On Friday, the U.S. General Services Administration released the fiscal year 2026 continental United States per diem expense rates, effective Oct. 1, 2025, through Sept. 30, 2026. Federal agencies use these rates to reimburse their employees for lodging and meals and incidental expenses incurred while on official travel.
For the fiscal year, the GSA will keep the FY 2026 per diem reimbursement rates at the same level as FY 2025 with the lodging rate at $110, the standard meals and incidental expenses rate at $68, and the M&IE rate tiers for 296 non-standard areas between $68-$92.
According to a statement from the GSA, the rate has been left unchanged “to uphold the Administration’s cost-efficiency goals.” The last time the GSA declined to increase the per diem rate was in 2021 as travel began to recover from the worst of the COVID-19 pandemic.
“Maintaining the FY 2026 per diem rates is a prudent step that reflects our commitment to responsible stewardship of taxpayer funds,” Larry Allen, office of government-wide policy associate administrator, said in the statement. “GSA’s decision ensures cost-effective travel reimbursement while supporting the mission-critical mobility of the federal workforce.”
AHLA Responds
The American Hotel & Lodging Administration issued its own statement about the rates, arguing that rising costs justify an increase but also acknowledging the need to preserve government per diem rates at least at current levels in the context of a “sharp reduction” in government travel.

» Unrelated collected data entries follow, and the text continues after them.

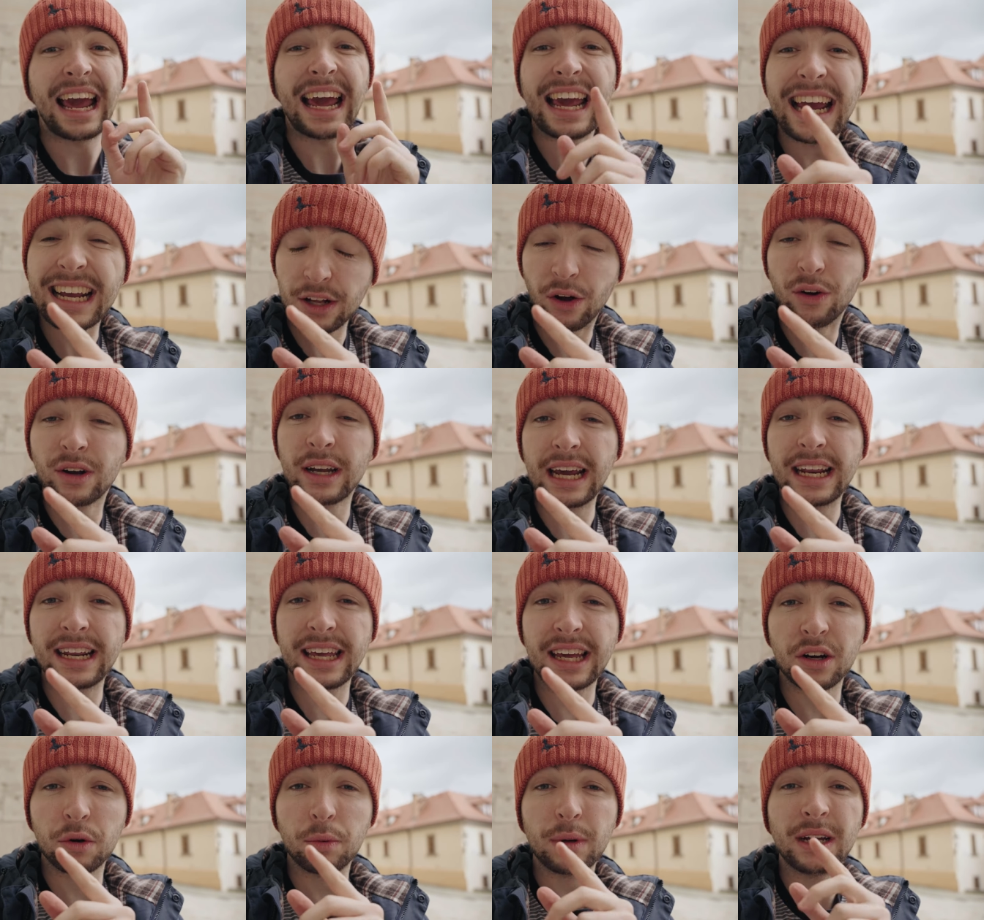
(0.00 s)
Eight
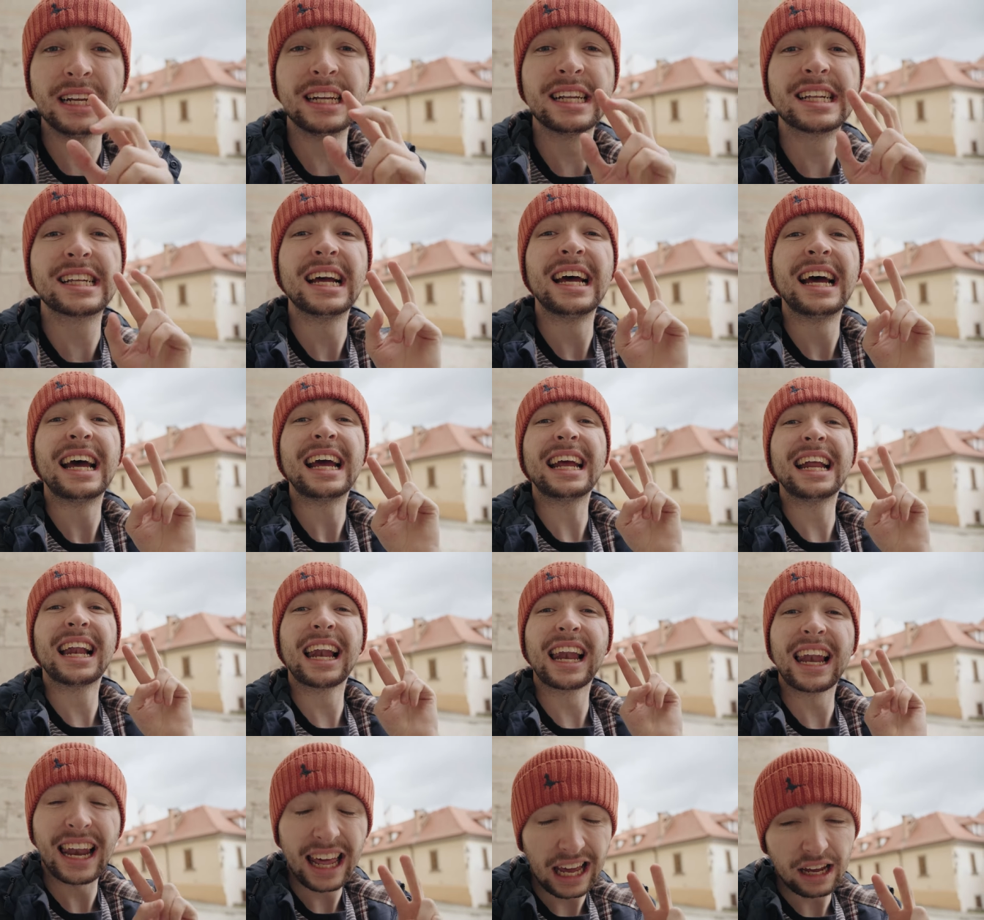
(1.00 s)
Hungarian queens,
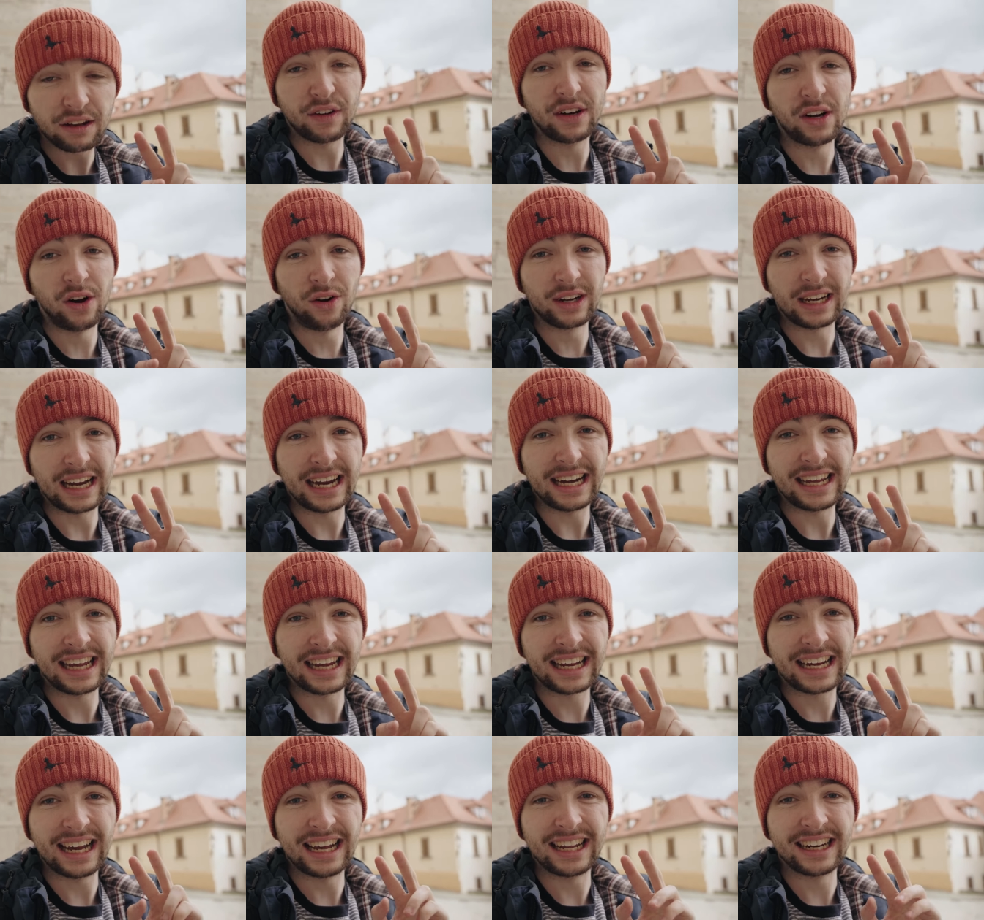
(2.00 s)
eleven
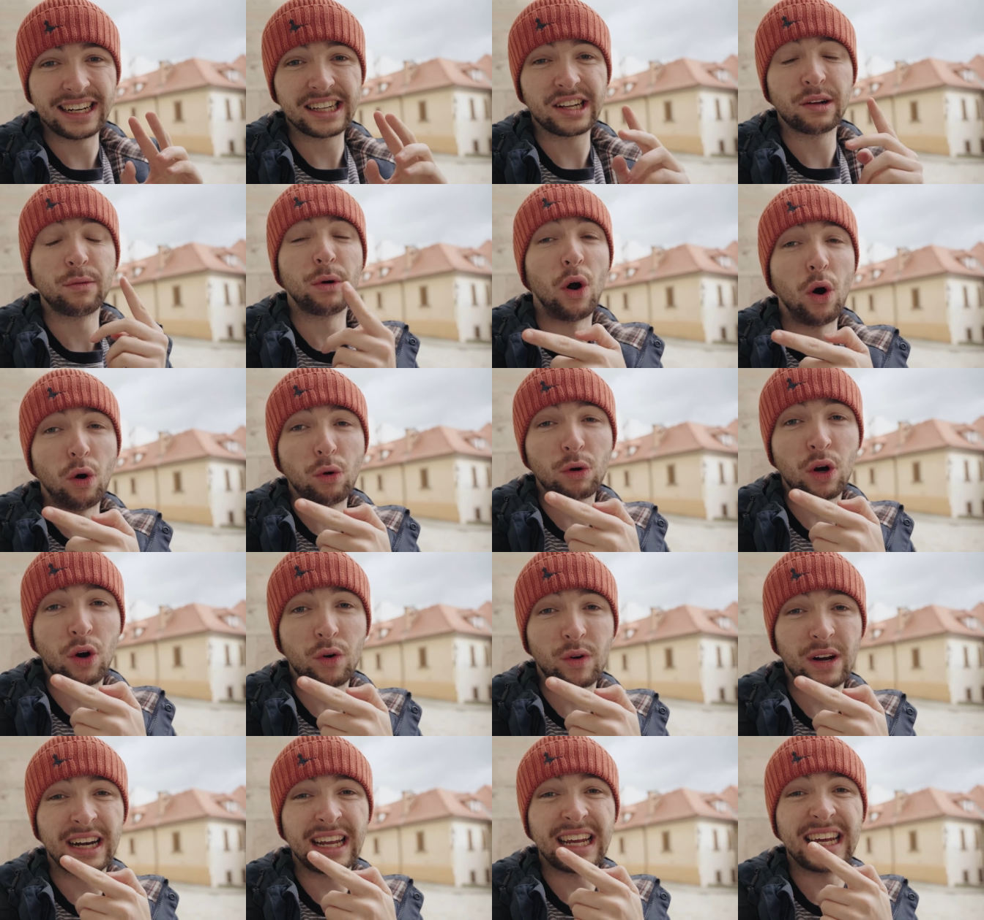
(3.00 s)
Hungarian kings were all
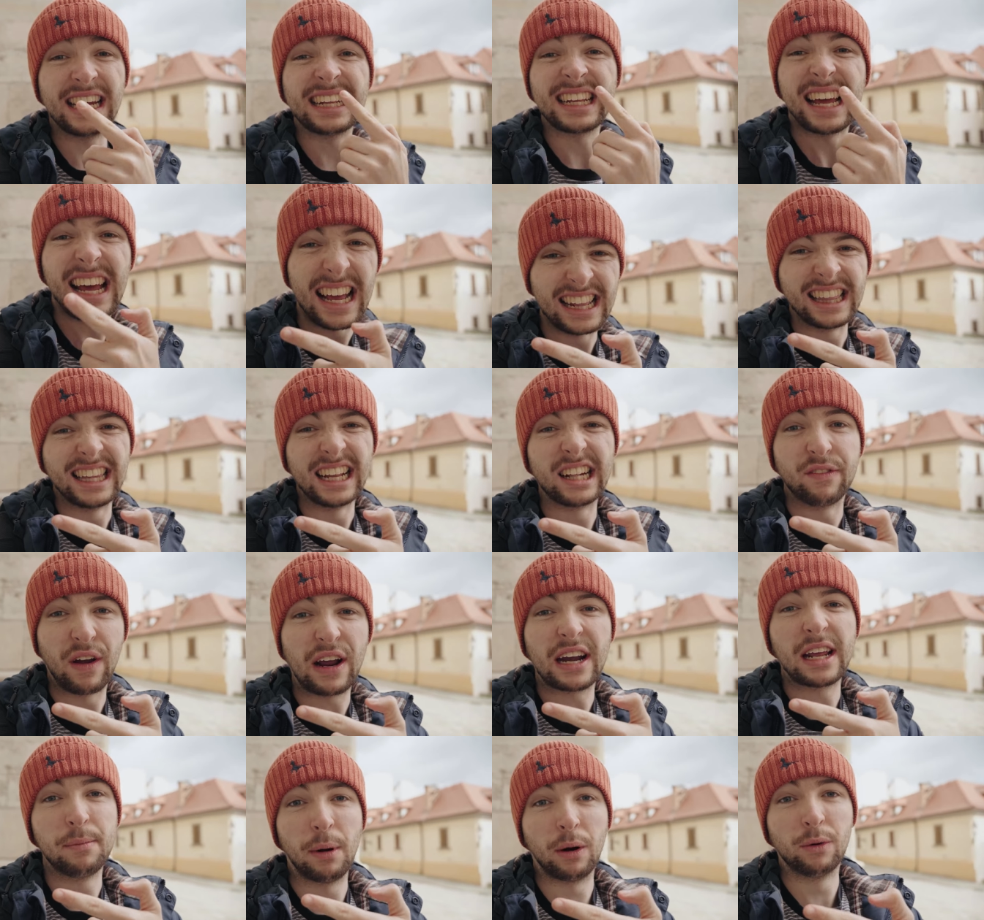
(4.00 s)
coronated in this
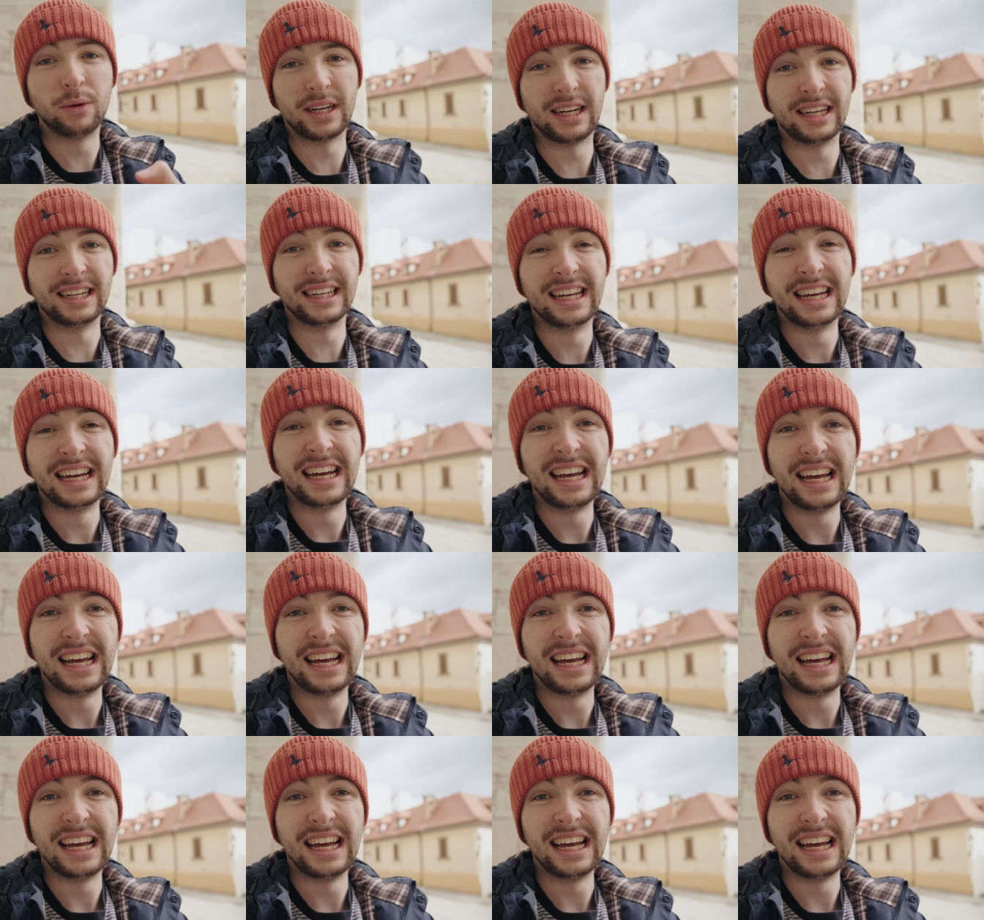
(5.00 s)
very building.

“Government travel is a vital economic driver for the hotel industry and the broader travel economy,” AHLA President & CEO Rosanna Maietta said. “That’s why it’s so important for government per diem rates to keep pace with rising costs across the economy. The GSA’s decision to keep per diem rates flat will place a strain on the hospitality industry as well as government travelers seeking lodging. A strong economy requires a thriving hospitality sector. We will continue to advocate with the GSA and members of Congress for per diem rates that reflect hotels’ rising costs of doing business.”
In a letter to members, Maietta noted that corporate America “often looks to the federal per diem rates when setting their own travel reimbursement policies,” which makes it “important that government per diem rates keep pace with rising costs.”
Government Travel & Revenue Guidance
At the end of the first quarter of the year, several U.S.-based hotel companies lowered their guidance for full-year growth in revenue per available room and noted government travel as a contributing factor for the decision. In May, Marriott International CFO Leeny Oberg noted "continued reduced government nights" as a factor in lowering the company's guidance 50 basis points “due to a more cautious outlook” in the region. Demand in the U.S. softened in March, she said, “primarily due to a 10 percent year-over-year decline in U.S. government RevPAR.” Last year, the U.S. government segment contributed around 4 percent of the region’s room nights.
By the second quarter's earnings call with investors, Marriott International President and CEO Anthony Capuano reported that RevPAR for select-service and extended-stay hotels in the U.S. and Canada declined around 1.5 percent year over year in the quarter and credited the drop to “a decline in government demand as two-thirds of government revenues are in the select-service segment, as well as weaker demand from smaller-business customers across chain scales.” Oberg said that business-transient RevPAR was down 1 percent, while government-transient RevPAR was down 17 percent in the quarter.
Choice Hotels International, meanwhile, reported a 2.9 percent year-over-year decline in domestic RevPAR for the second quarter of the year, which CFO Scott Oaksmith credited to “reduced government and international travel as well as softer leisure-transient demand due to the broader economic uncertainty” during the call with investors. And during Hilton’s Q2 earnings call, President, CEO & Director Christopher Nassetta credited “government spending declines, weaker international inbound business and broader economic uncertainty” for the company’s 2 percent decline in business transient RevPAR.
At the recent 17th Annual Hotel Data Conference in Nashville, CoStar and Tourism Economics downgraded growth projections in a revised 2025-26 U.S. hotel forecast, and STR President Amanda Hite told Hotel Management that apart from the luxury and upper-upscale segments of the chain scale, “it could be a street-corner fight for shifting of demand share."